MP <singularita <at> gmail.com> writes:

>I think we should find some way to avoid deleting at all. For some
>transitional time (in which the data will be still under cc-by-sa but
>we will be collecting consent of users for ODbL) mark data coming
>from/derived from people uncontactable/disagreeing with license with
>some special tag. Let people delete these parts and redraw them from
>scratch (from allowed sources/existing GPS tracks, anything except
>the original data).

You would have to be very careful about doing that.  I don't think it
would work to view the map, see a street tagged 'bad licence', delete
it and then add it back.  Even if you were honest enough to close your
eyes, turn around three times and then re-trace it from the aerial
photography, it still looks very suspect.  And when deleting the
street you would have to delete all its nodes, including those that
are intersections with other streets, since it obviously doesn't do
anything to delete the way but leave all the nodes there to be
straightaway reconnected.

Try this thought experiment: suppose a user imported data from Google
Maps and randomly scattered it around the map.  But he added a
special tag to it so that people could later delete these tainted map
features and recreate them.  Even after the last bit of tagged data
had been deleted and re-added, could you really claim that the
resulting map was clean and legally sound?

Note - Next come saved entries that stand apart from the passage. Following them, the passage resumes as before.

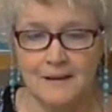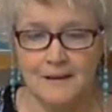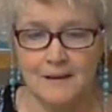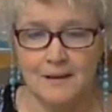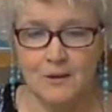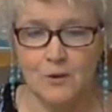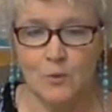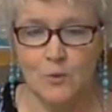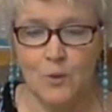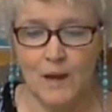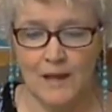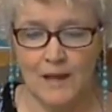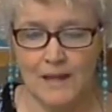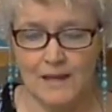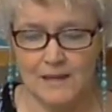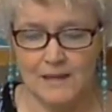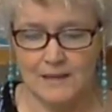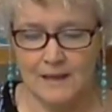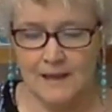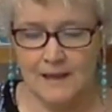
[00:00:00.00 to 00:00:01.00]

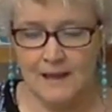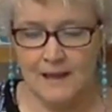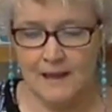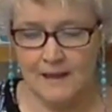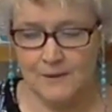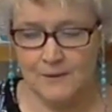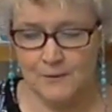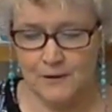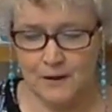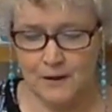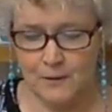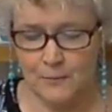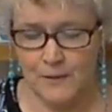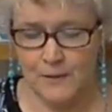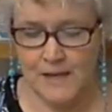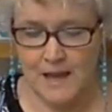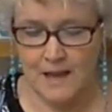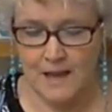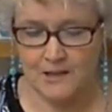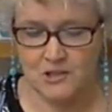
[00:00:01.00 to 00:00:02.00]
Quite a
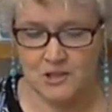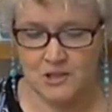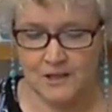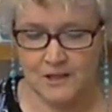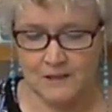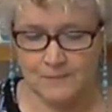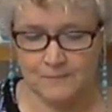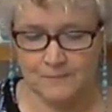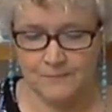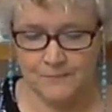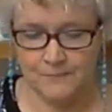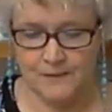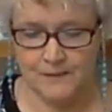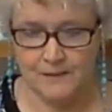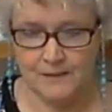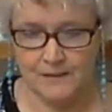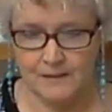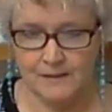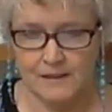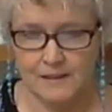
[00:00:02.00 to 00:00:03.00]
reaction.
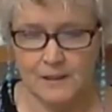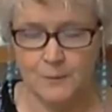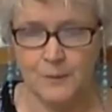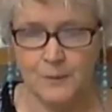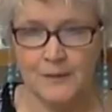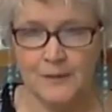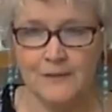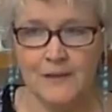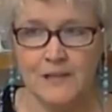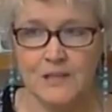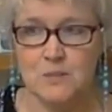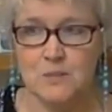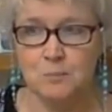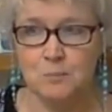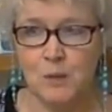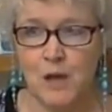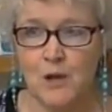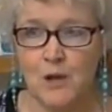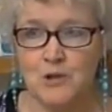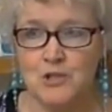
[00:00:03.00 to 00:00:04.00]
A little bit of an
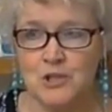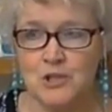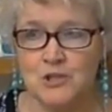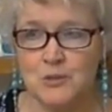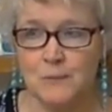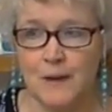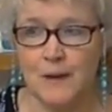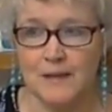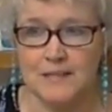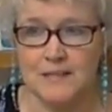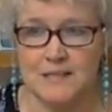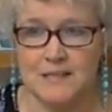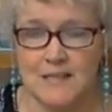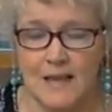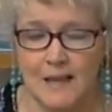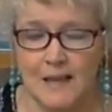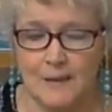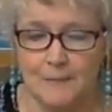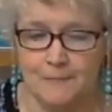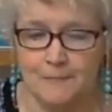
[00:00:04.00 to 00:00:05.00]
explosion, you might
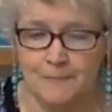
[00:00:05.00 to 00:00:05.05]
say.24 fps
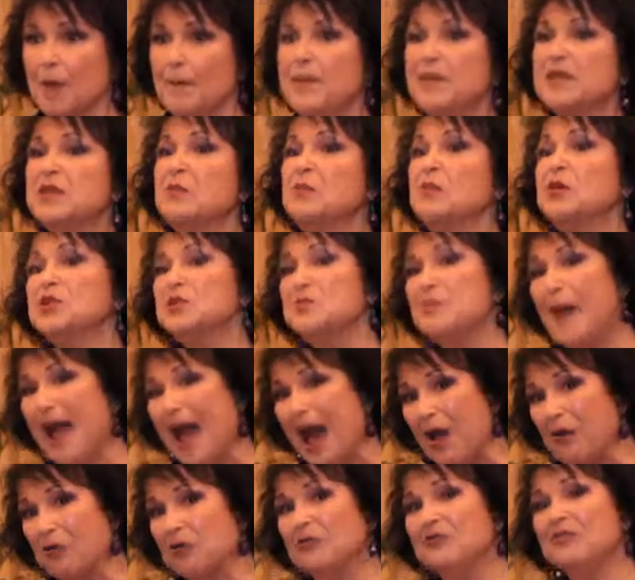But the most
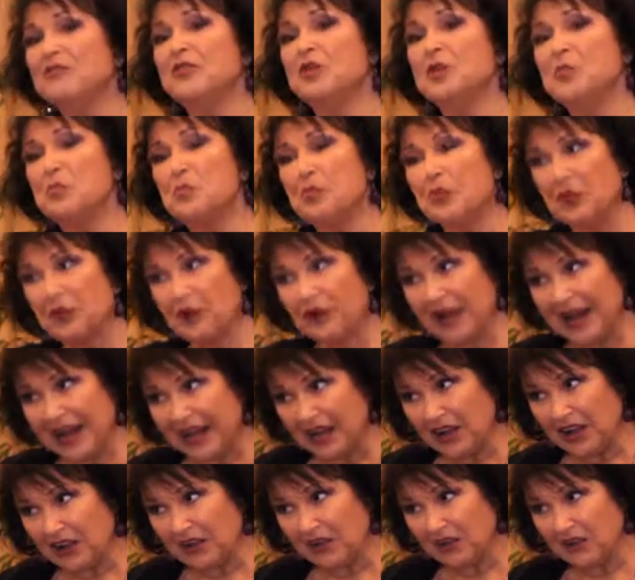powerful
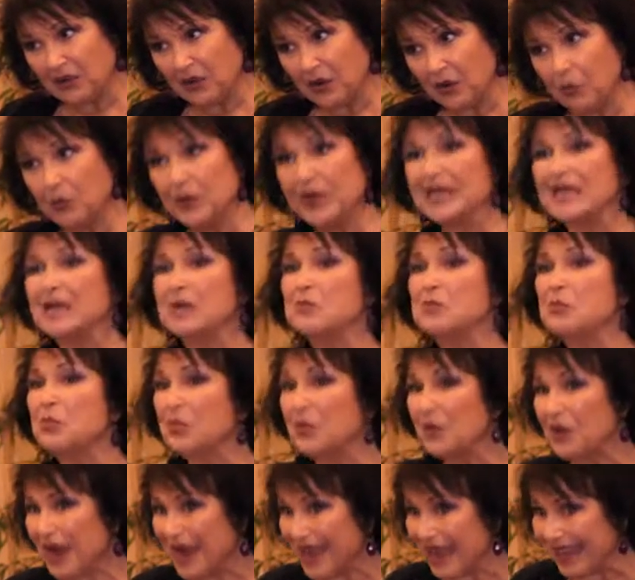prayer we can
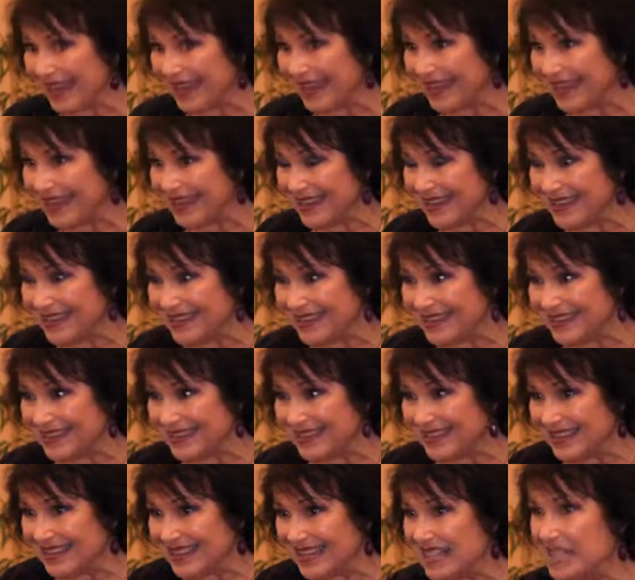pray
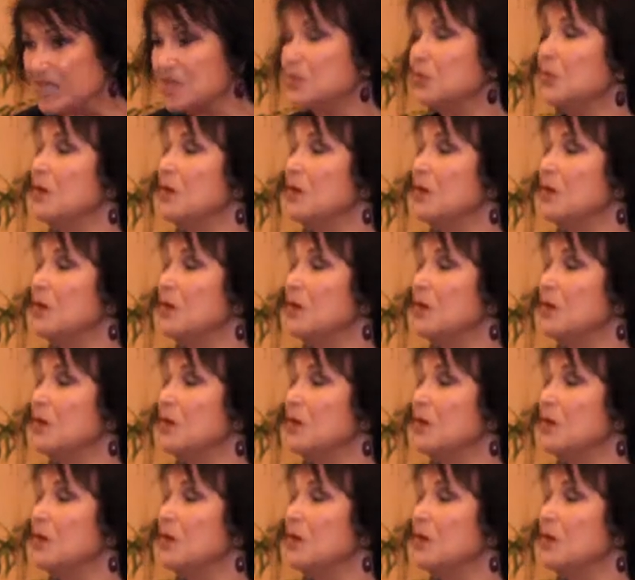is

If a mishmash of CC-BY-SA and ODbL licensed map data is workable, then
let's trace all the missing towns from Google Maps right now and mark
them with a special tag to be replaced later when we get round to it.
I'm sure the Google licence doesn't allow you to mix it with your own
data and release the result under a licence of your choice, but then
neither does CC-BY-SA or the permission grant made by users when they
sign up to the project.

Since the reason for relicensing is to be ultra-cautious and take care
of certain theoretical legal bogeymen, it makes sense to be ultra-cautious
in removing possibly tainted data.  There is no point doing a relicensing
that leaves the project in a more questionable legal situation than before.